This post is a very rough sketch of ideas and may include unfinished, incomplete, or erroneous ideas that will later be corrected. This post will be part of a series that will form the basis of a new book I’m writing following on the themes of my last book, Thoughts From Reconstruction. All of these themes center around the New Covenant. You can find everything published so far in this series on the Highlights page under the My Most Important section.
Method
Before we get into the meat of things, we must get our heads around one thing: The New Covenant is simpler but it is also far more demanding. Not only is it more demanding on our humility, it is more demanding on our capacities, that is, to think about things from a truly righteous perspective and to act them out.
We are to judge angels, remember.
We, alone, do not have what it takes to judge righteously. This is why we have the scriptures, its wisdom, its examples, our family, friends, preachers, teachers, and the Holy Spirit. While popular for a time, we have seen the outcomes from willy-nilly, warm and fuzzy takes on “loving” your neighbour. We now see the fallacy of doing the simplest, most self-effacing, most doormat thing we can think of. It doesn’t help. We see, in fact, that it has long term harms. Every situation is different, but humans are humans and we need to say the uncomfortable thing at the appropriate moments.
Weaponized Compassion
We know in our hearts that it is not truly loving to spoil a child with endless cookies. And that it is not truly loving to an offender nor his victims to set him free without the opportunity of rehabilitation in prison.

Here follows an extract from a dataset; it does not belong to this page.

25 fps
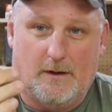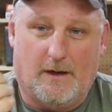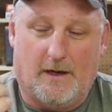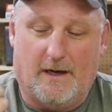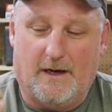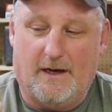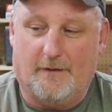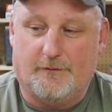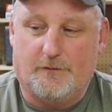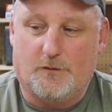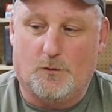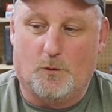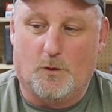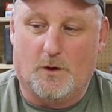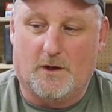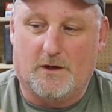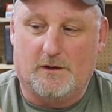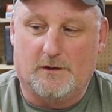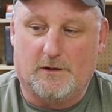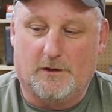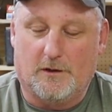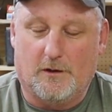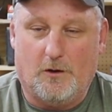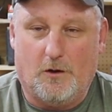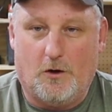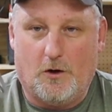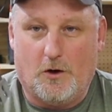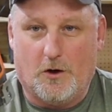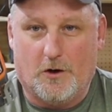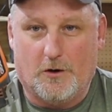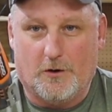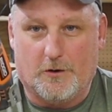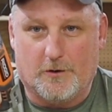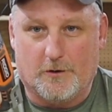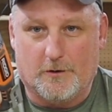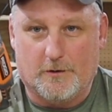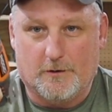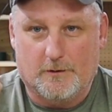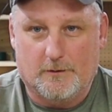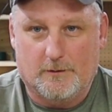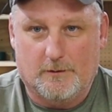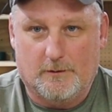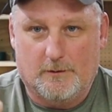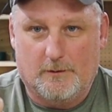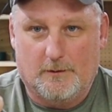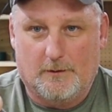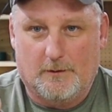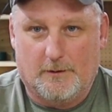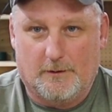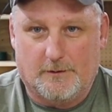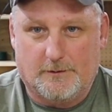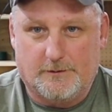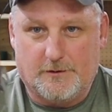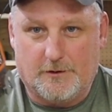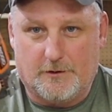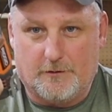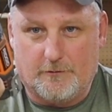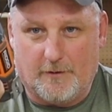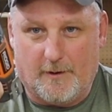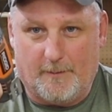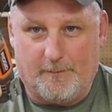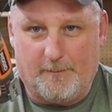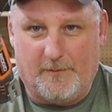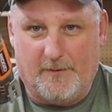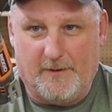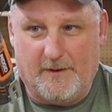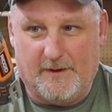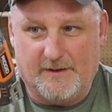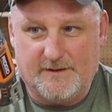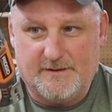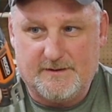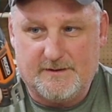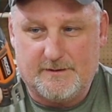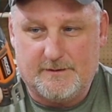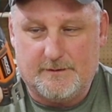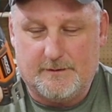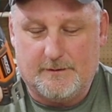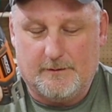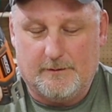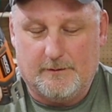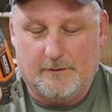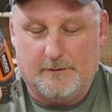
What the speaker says: I have to work a little harder to grip this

There is a sense in which our compassion has been weaponized against us, we who are expected to be “shrewd as serpents and innocent as doves” (Matthew 10:16), and we are to blame for failing to remember this teaching from none other than Jesus, our Saviour.
When Jesus said he had not come to abolish the Law and Prophets but to fulfill them, he was also saying they were, in fact, valid and that means they are valuable wisdom for us in thinking through our choices. You must learn the Law and the Prophets for yourself, because they provide valuable wisdom. Then you must apply them through the New Covenant and the Greatest Commandment and then teach that through discipling.
Tabula Rasa Non Grata
We are not in a blank slate situation. Everything doesn’t go simply because it appears “loving”. We must consider, review, weight, apply, and teach what we have learned from the Bible, from the Holy Spirit, from preachers, from teachers, from experience, and from our conscience. Only then will we have the wisdom and knowledge to apply to the moral choices we will face.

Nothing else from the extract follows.